→ **Assigned task**
Would you give the entries below again, precisely as they are written?
**********
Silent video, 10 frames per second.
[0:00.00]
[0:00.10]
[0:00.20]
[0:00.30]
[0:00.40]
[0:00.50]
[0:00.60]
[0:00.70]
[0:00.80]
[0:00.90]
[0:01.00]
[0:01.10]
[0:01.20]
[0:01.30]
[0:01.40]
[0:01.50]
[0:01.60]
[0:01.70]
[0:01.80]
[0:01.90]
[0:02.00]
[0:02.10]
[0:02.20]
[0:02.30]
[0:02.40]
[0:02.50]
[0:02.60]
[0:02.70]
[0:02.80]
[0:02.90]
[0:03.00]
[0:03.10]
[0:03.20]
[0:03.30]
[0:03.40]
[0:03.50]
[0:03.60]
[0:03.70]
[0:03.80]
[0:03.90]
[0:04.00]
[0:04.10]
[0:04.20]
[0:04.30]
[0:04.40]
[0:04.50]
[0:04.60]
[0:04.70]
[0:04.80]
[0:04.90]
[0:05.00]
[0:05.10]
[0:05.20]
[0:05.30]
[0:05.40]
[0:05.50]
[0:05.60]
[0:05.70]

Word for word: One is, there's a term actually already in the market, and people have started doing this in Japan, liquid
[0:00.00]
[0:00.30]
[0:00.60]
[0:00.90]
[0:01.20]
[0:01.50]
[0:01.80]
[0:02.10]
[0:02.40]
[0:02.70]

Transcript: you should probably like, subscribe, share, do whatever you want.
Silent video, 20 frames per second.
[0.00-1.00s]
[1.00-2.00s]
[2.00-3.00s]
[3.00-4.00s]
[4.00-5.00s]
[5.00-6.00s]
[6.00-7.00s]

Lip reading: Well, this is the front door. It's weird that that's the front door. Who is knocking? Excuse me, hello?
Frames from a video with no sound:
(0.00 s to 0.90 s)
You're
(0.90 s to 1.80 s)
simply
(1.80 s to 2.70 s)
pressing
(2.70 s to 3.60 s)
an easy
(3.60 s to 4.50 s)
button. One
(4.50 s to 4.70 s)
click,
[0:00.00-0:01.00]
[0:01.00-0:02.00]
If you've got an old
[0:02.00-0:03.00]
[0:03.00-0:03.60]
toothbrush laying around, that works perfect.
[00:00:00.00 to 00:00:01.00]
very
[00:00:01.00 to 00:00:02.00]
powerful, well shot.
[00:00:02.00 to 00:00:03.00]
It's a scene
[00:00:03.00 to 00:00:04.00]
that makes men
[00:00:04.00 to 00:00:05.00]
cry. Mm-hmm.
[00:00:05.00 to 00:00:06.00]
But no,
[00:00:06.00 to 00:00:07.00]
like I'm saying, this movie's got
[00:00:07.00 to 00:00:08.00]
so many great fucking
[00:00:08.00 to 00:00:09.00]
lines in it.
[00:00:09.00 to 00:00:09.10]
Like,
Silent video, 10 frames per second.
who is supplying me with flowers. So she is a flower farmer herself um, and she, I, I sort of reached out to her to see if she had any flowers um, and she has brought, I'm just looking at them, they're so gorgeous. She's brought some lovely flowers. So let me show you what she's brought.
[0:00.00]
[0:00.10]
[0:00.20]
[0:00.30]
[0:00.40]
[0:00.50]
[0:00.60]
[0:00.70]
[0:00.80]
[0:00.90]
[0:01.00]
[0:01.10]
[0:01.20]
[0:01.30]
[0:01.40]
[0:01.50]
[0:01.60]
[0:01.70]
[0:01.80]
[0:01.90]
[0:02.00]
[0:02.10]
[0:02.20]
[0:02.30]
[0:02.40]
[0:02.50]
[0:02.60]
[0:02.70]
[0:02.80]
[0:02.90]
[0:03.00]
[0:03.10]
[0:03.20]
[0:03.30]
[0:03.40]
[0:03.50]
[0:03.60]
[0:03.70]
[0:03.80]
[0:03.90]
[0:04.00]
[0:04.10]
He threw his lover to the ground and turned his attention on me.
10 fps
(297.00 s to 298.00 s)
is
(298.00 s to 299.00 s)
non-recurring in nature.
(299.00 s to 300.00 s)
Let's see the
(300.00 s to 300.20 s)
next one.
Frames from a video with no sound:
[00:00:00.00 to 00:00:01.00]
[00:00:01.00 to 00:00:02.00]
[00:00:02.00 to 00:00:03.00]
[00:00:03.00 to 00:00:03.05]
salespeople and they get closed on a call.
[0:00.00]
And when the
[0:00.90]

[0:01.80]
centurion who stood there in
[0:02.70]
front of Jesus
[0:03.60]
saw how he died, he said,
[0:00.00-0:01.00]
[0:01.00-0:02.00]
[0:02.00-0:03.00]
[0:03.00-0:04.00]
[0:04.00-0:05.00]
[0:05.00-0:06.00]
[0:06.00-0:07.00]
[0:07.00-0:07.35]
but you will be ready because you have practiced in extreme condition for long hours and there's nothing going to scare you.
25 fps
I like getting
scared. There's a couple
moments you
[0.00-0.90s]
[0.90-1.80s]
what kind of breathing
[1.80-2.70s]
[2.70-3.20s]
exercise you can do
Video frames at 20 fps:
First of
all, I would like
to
**********
→ **Task response**
Silent video, 10 frames per second.
[0:00.00]
[0:00.10]
[0:00.20]
[0:00.30]
[0:00.40]
[0:00.50]
[0:00.60]
[0:00.70]
[0:00.80]
[0:00.90]
[0:01.00]
[0:01.10]
[0:01.20]
[0:01.30]
[0:01.40]
[0:01.50]
[0:01.60]
[0:01.70]
[0:01.80]
[0:01.90]
[0:02.00]
[0:02.10]
[0:02.20]
[0:02.30]
[0:02.40]
[0:02.50]
[0:02.60]
[0:02.70]
[0:02.80]
[0:02.90]
[0:03.00]
[0:03.10]
[0:03.20]
[0:03.30]
[0:03.40]
[0:03.50]
[0:03.60]
[0:03.70]
[0:03.80]
[0:03.90]
[0:04.00]
[0:04.10]
[0:04.20]
[0:04.30]
[0:04.40]
[0:04.50]
[0:04.60]
[0:04.70]
[0:04.80]
[0:04.90]
[0:05.00]
[0:05.10]
[0:05.20]
[0:05.30]
[0:05.40]
[0:05.50]
[0:05.60]
[0:05.70]

Word for word: One is, there's a term actually already in the market, and people have started doing this in Japan, liquid
[0:00.00]
[0:00.30]
[0:00.60]
[0:00.90]
[0:01.20]
[0:01.50]
[0:01.80]
[0:02.10]
[0:02.40]
[0:02.70]

Transcript: you should probably like, subscribe, share, do whatever you want.
Silent video, 20 frames per second.
[0.00-1.00s]
[1.00-2.00s]
[2.00-3.00s]
[3.00-4.00s]
[4.00-5.00s]
[5.00-6.00s]
[6.00-7.00s]

Lip reading: Well, this is the front door. It's weird that that's the front door. Who is knocking? Excuse me, hello?
Frames from a video with no sound:
(0.00 s to 0.90 s)
You're
(0.90 s to 1.80 s)
simply
(1.80 s to 2.70 s)
pressing
(2.70 s to 3.60 s)
an easy
(3.60 s to 4.50 s)
button. One
(4.50 s to 4.70 s)
click,
[0:00.00-0:01.00]
[0:01.00-0:02.00]
If you've got an old
[0:02.00-0:03.00]
[0:03.00-0:03.60]
toothbrush laying around, that works perfect.
[00:00:00.00 to 00:00:01.00]
very
[00:00:01.00 to 00:00:02.00]
powerful, well shot.
[00:00:02.00 to 00:00:03.00]
It's a scene
[00:00:03.00 to 00:00:04.00]
that makes men
[00:00:04.00 to 00:00:05.00]
cry. Mm-hmm.
[00:00:05.00 to 00:00:06.00]
But no,
[00:00:06.00 to 00:00:07.00]
like I'm saying, this movie's got
[00:00:07.00 to 00:00:08.00]
so many great fucking
[00:00:08.00 to 00:00:09.00]
lines in it.
[00:00:09.00 to 00:00:09.10]
Like,
Silent video, 10 frames per second.
who is supplying me with flowers. So she is a flower farmer herself um, and she, I, I sort of reached out to her to see if she had any flowers um, and she has brought, I'm just looking at them, they're so gorgeous. She's brought some lovely flowers. So let me show you what she's brought.
[0:00.00]
[0:00.10]
[0:00.20]
[0:00.30]
[0:00.40]
[0:00.50]
[0:00.60]
[0:00.70]
[0:00.80]
[0:00.90]
[0:01.00]
[0:01.10]
[0:01.20]
[0:01.30]
[0:01.40]
[0:01.50]
[0:01.60]
[0:01.70]
[0:01.80]
[0:01.90]
[0:02.00]
[0:02.10]
[0:02.20]
[0:02.30]
[0:02.40]
[0:02.50]
[0:02.60]
[0:02.70]
[0:02.80]
[0:02.90]
[0:03.00]
[0:03.10]
[0:03.20]
[0:03.30]
[0:03.40]
[0:03.50]
[0:03.60]
[0:03.70]
[0:03.80]
[0:03.90]
[0:04.00]
[0:04.10]
He threw his lover to the ground and turned his attention on me.
10 fps
(297.00 s to 298.00 s)
is
(298.00 s to 299.00 s)
non-recurring in nature.
(299.00 s to 300.00 s)
Let's see the
(300.00 s to 300.20 s)
next one.
Frames from a video with no sound:
[00:00:00.00 to 00:00:01.00]
[00:00:01.00 to 00:00:02.00]
[00:00:02.00 to 00:00:03.00]
[00:00:03.00 to 00:00:03.05]
salespeople and they get closed on a call.
[0:00.00]
And when the
[0:00.90]

[0:01.80]
centurion who stood there in
[0:02.70]
front of Jesus
[0:03.60]
saw how he died, he said,
[0:00.00-0:01.00]
[0:01.00-0:02.00]
[0:02.00-0:03.00]
[0:03.00-0:04.00]
[0:04.00-0:05.00]
[0:05.00-0:06.00]
[0:06.00-0:07.00]
[0:07.00-0:07.35]
but you will be ready because you have practiced in extreme condition for long hours and there's nothing going to scare you.
25 fps
I like getting
scared. There's a couple
moments you
[0.00-0.90s]
[0.90-1.80s]
what kind of breathing
[1.80-2.70s]
[2.70-3.20s]
exercise you can do
Video frames at 20 fps:
First of
all, I would like
to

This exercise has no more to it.